* [Aim of the exercise] Whenever the word "because" appears in a line of the data below, copy that line.

___ Entries shown ___

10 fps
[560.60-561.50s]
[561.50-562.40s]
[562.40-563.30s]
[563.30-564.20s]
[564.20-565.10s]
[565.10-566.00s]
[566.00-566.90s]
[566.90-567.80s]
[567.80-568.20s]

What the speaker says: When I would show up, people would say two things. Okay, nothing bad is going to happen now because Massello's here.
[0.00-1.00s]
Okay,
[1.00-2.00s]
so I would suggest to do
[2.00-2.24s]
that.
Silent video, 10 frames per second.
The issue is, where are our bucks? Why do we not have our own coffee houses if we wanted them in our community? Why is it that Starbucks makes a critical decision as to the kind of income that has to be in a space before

___
___ Entries shown ___

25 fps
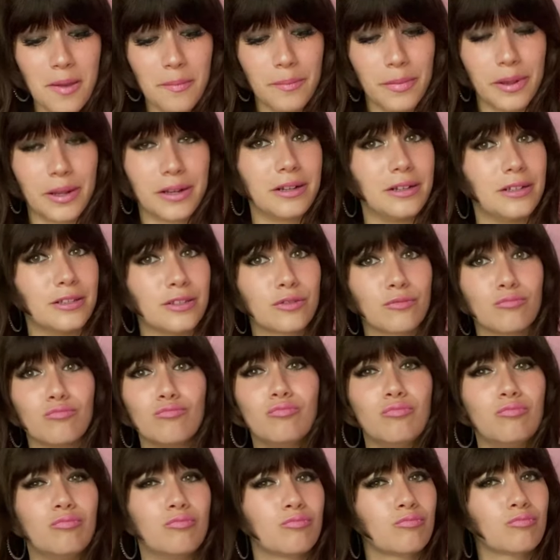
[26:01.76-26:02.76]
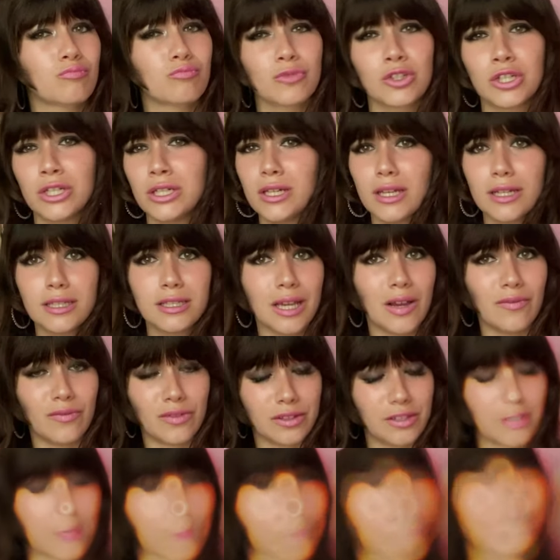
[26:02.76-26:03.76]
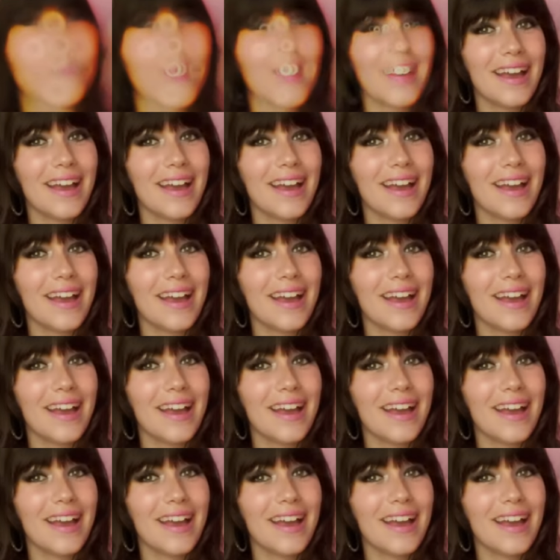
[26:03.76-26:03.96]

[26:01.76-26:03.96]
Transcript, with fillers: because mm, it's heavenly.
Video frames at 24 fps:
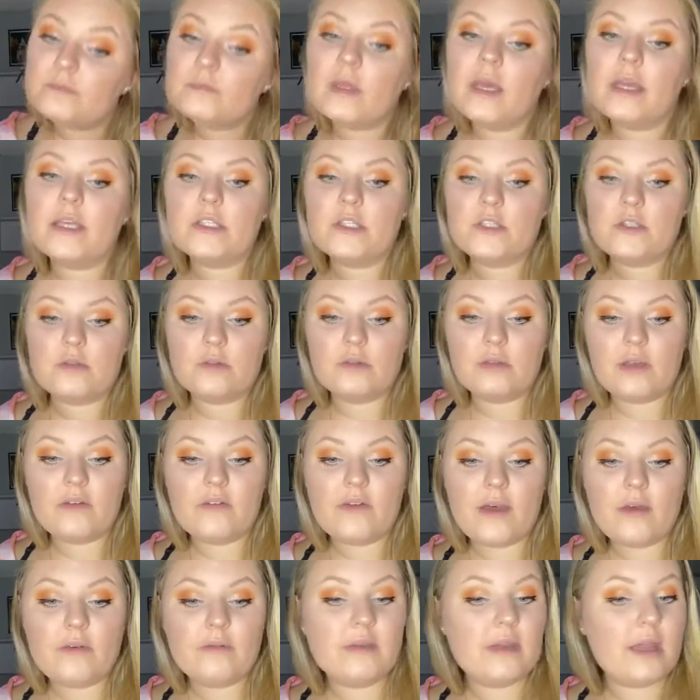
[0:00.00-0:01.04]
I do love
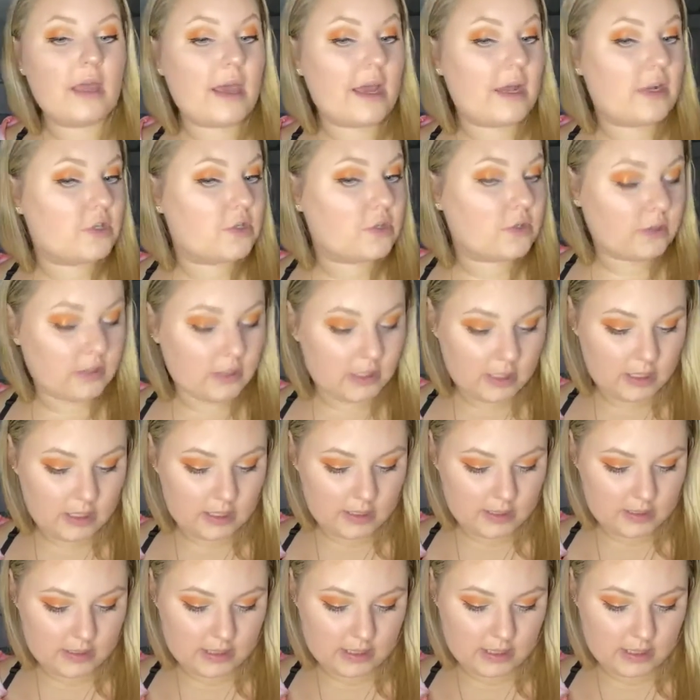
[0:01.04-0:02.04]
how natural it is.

___
___ Entries shown ___

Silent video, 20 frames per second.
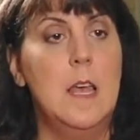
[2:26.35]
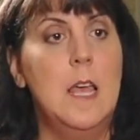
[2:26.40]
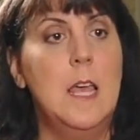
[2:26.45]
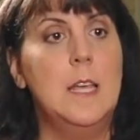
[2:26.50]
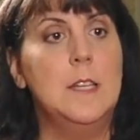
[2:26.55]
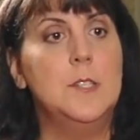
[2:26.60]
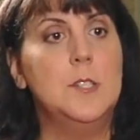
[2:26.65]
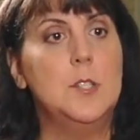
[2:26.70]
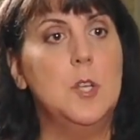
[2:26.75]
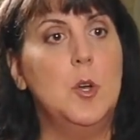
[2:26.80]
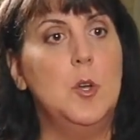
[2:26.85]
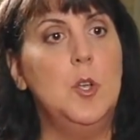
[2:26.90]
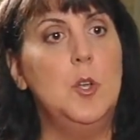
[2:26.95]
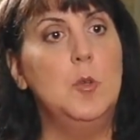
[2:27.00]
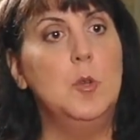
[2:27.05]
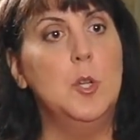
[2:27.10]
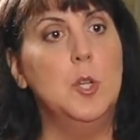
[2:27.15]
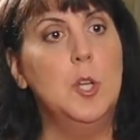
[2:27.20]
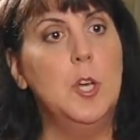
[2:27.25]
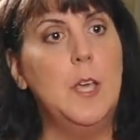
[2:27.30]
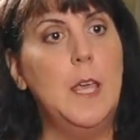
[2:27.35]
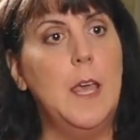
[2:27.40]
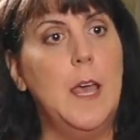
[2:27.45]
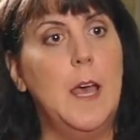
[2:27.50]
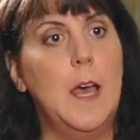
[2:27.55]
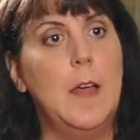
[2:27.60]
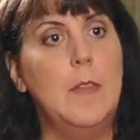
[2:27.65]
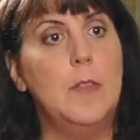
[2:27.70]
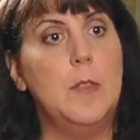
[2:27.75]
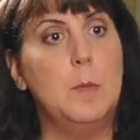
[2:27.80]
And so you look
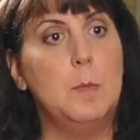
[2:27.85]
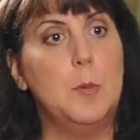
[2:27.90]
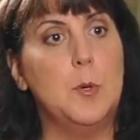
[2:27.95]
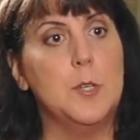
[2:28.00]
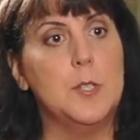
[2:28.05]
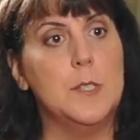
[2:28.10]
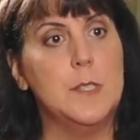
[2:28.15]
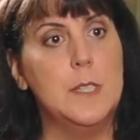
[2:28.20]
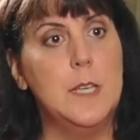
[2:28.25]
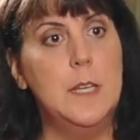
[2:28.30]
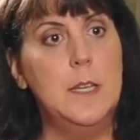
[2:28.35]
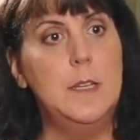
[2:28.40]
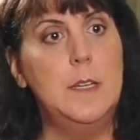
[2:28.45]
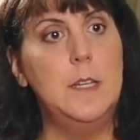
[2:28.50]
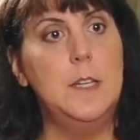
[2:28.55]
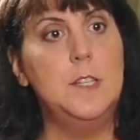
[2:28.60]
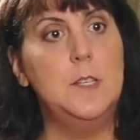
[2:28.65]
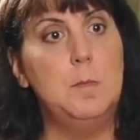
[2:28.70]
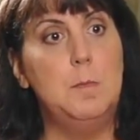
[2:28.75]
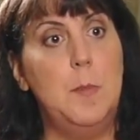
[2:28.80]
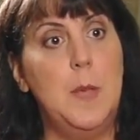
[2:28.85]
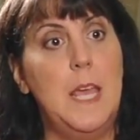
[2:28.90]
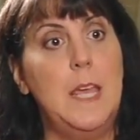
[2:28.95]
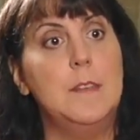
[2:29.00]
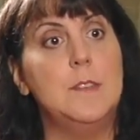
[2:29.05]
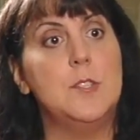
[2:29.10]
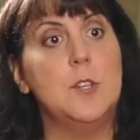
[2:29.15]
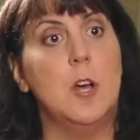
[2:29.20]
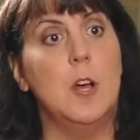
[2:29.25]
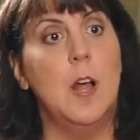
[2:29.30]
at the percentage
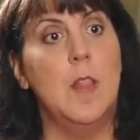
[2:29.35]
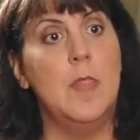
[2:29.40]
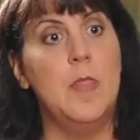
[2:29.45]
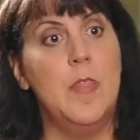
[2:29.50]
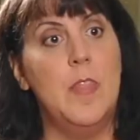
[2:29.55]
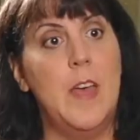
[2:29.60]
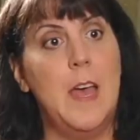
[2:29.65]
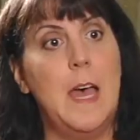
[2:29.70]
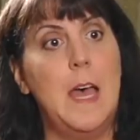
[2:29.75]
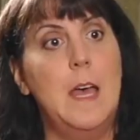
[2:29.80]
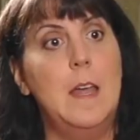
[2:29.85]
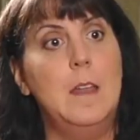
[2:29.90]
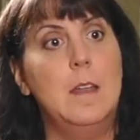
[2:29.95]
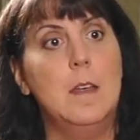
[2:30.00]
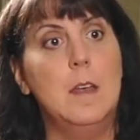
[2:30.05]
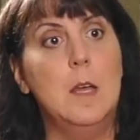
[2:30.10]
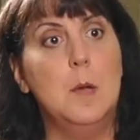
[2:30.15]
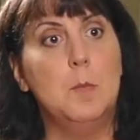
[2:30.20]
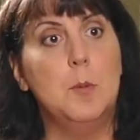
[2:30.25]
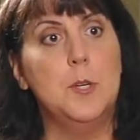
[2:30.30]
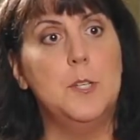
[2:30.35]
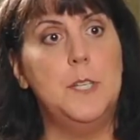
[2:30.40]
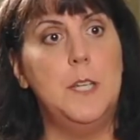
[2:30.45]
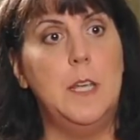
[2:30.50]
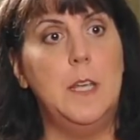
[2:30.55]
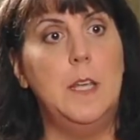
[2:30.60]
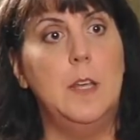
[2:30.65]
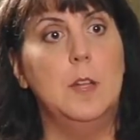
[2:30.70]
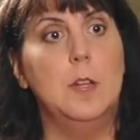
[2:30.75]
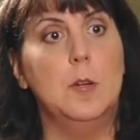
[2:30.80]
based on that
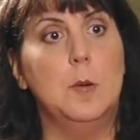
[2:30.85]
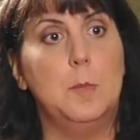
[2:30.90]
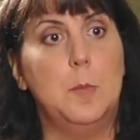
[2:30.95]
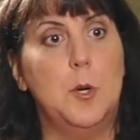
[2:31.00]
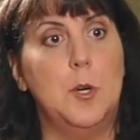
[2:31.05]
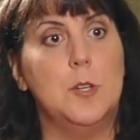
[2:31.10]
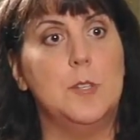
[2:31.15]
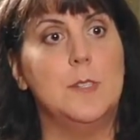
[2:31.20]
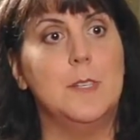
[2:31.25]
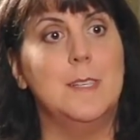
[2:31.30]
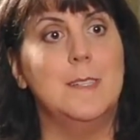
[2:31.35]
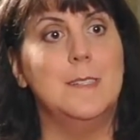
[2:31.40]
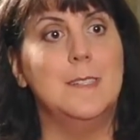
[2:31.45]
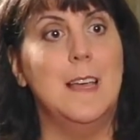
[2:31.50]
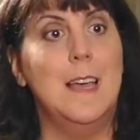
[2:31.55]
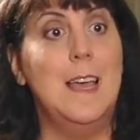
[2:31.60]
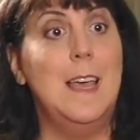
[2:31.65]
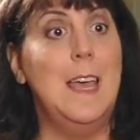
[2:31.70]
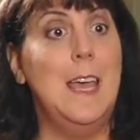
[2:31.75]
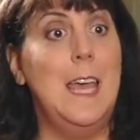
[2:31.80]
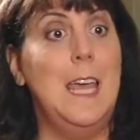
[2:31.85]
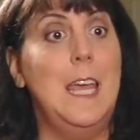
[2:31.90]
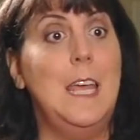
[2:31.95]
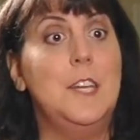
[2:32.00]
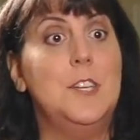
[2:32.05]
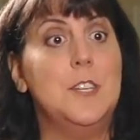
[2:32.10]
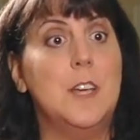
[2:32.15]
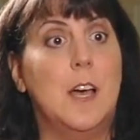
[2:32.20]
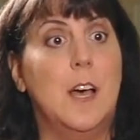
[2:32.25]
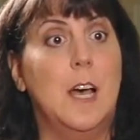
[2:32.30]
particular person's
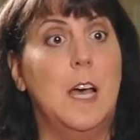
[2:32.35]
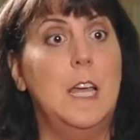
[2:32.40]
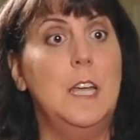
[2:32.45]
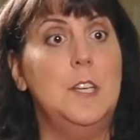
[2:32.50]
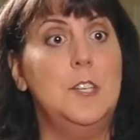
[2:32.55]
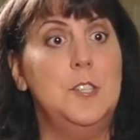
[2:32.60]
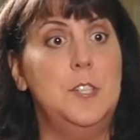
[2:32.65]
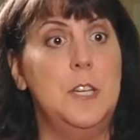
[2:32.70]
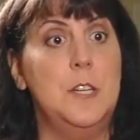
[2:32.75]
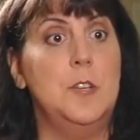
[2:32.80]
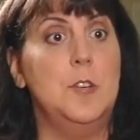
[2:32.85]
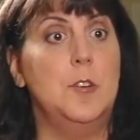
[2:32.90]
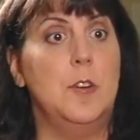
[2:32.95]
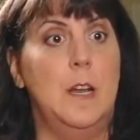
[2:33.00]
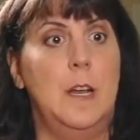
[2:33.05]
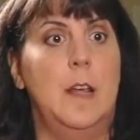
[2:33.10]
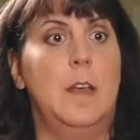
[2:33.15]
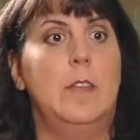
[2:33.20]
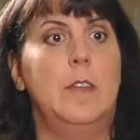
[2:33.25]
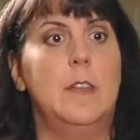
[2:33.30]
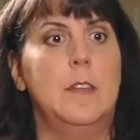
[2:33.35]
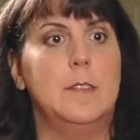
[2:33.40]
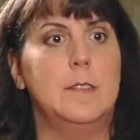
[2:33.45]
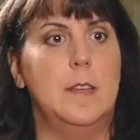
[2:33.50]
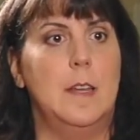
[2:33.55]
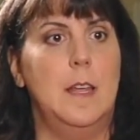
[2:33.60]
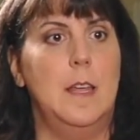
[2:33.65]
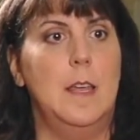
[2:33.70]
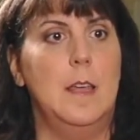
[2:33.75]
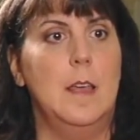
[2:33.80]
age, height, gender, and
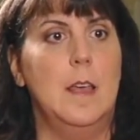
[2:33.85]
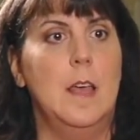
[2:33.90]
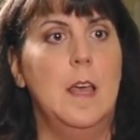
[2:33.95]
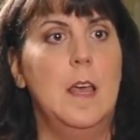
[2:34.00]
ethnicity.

___

* [Task response]
What the speaker says: When I would show up, people would say two things. Okay, nothing bad is going to happen now because Massello's here.
Transcript, with fillers: because mm, it's heavenly.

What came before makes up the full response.